Keep to the lines from the one with "[648.12-649.12s]" through the end of the data, and write them out exactly.

--- INPUT MATERIAL ---

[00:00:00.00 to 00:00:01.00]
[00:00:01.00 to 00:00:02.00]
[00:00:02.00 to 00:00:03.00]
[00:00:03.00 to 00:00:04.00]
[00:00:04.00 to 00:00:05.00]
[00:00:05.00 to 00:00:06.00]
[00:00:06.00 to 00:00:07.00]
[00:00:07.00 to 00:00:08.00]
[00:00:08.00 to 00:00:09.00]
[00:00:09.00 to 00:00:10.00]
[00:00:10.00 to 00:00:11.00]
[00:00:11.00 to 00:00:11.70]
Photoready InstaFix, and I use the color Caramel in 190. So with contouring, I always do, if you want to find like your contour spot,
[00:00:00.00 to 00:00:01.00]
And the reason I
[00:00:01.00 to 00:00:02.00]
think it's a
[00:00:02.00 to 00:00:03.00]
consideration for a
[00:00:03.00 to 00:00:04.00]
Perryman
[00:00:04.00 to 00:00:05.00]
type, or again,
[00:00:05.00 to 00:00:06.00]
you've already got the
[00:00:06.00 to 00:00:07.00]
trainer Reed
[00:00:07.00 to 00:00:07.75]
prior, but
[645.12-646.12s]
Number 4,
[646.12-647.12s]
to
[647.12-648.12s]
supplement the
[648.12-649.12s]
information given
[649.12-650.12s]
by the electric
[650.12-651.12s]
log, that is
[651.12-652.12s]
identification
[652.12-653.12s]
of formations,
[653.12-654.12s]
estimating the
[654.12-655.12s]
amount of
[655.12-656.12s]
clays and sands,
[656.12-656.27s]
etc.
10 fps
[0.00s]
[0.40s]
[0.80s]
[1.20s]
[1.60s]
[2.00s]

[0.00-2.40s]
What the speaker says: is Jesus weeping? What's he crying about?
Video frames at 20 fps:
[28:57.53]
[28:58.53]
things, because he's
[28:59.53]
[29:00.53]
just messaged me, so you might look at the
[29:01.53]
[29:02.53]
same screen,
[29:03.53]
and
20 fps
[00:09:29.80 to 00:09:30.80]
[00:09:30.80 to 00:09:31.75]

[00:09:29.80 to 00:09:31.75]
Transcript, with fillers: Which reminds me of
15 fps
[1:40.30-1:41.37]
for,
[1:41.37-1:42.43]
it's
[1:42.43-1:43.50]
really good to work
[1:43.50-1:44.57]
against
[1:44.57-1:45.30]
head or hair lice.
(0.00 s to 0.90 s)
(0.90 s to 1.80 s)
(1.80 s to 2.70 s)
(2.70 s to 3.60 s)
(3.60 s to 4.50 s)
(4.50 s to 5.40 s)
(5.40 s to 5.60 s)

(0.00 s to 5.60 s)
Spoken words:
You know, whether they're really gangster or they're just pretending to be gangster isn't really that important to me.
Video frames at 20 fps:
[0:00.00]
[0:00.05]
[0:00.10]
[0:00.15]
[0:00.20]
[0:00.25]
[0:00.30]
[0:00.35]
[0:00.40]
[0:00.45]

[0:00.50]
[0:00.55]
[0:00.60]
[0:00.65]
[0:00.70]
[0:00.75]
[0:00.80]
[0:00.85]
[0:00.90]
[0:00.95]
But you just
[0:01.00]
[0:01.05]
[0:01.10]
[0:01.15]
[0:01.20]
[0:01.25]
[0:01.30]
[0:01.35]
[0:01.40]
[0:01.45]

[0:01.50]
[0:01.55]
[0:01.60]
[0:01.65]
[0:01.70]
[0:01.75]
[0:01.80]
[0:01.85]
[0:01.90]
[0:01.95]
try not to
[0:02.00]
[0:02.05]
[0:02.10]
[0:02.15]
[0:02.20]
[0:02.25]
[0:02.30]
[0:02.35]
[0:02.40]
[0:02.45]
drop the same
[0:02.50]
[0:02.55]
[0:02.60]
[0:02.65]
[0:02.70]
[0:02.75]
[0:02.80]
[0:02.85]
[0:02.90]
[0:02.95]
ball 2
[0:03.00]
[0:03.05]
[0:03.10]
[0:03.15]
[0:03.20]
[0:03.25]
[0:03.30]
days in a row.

---

TASK SOLUTION:
[648.12-649.12s]
information given
[649.12-650.12s]
by the electric
[650.12-651.12s]
log, that is
[651.12-652.12s]
identification
[652.12-653.12s]
of formations,
[653.12-654.12s]
estimating the
[654.12-655.12s]
amount of
[655.12-656.12s]
clays and sands,
[656.12-656.27s]
etc.
10 fps
[0.00s]
[0.40s]
[0.80s]
[1.20s]
[1.60s]
[2.00s]

[0.00-2.40s]
What the speaker says: is Jesus weeping? What's he crying about?
Video frames at 20 fps:
[28:57.53]
[28:58.53]
things, because he's
[28:59.53]
[29:00.53]
just messaged me, so you might look at the
[29:01.53]
[29:02.53]
same screen,
[29:03.53]
and
20 fps
[00:09:29.80 to 00:09:30.80]
[00:09:30.80 to 00:09:31.75]

[00:09:29.80 to 00:09:31.75]
Transcript, with fillers: Which reminds me of
15 fps
[1:40.30-1:41.37]
for,
[1:41.37-1:42.43]
it's
[1:42.43-1:43.50]
really good to work
[1:43.50-1:44.57]
against
[1:44.57-1:45.30]
head or hair lice.
(0.00 s to 0.90 s)
(0.90 s to 1.80 s)
(1.80 s to 2.70 s)
(2.70 s to 3.60 s)
(3.60 s to 4.50 s)
(4.50 s to 5.40 s)
(5.40 s to 5.60 s)

(0.00 s to 5.60 s)
Spoken words:
You know, whether they're really gangster or they're just pretending to be gangster isn't really that important to me.
Video frames at 20 fps:
[0:00.00]
[0:00.05]
[0:00.10]
[0:00.15]
[0:00.20]
[0:00.25]
[0:00.30]
[0:00.35]
[0:00.40]
[0:00.45]

[0:00.50]
[0:00.55]
[0:00.60]
[0:00.65]
[0:00.70]
[0:00.75]
[0:00.80]
[0:00.85]
[0:00.90]
[0:00.95]
But you just
[0:01.00]
[0:01.05]
[0:01.10]
[0:01.15]
[0:01.20]
[0:01.25]
[0:01.30]
[0:01.35]
[0:01.40]
[0:01.45]

[0:01.50]
[0:01.55]
[0:01.60]
[0:01.65]
[0:01.70]
[0:01.75]
[0:01.80]
[0:01.85]
[0:01.90]
[0:01.95]
try not to
[0:02.00]
[0:02.05]
[0:02.10]
[0:02.15]
[0:02.20]
[0:02.25]
[0:02.30]
[0:02.35]
[0:02.40]
[0:02.45]
drop the same
[0:02.50]
[0:02.55]
[0:02.60]
[0:02.65]
[0:02.70]
[0:02.75]
[0:02.80]
[0:02.85]
[0:02.90]
[0:02.95]
ball 2
[0:03.00]
[0:03.05]
[0:03.10]
[0:03.15]
[0:03.20]
[0:03.25]
[0:03.30]
days in a row.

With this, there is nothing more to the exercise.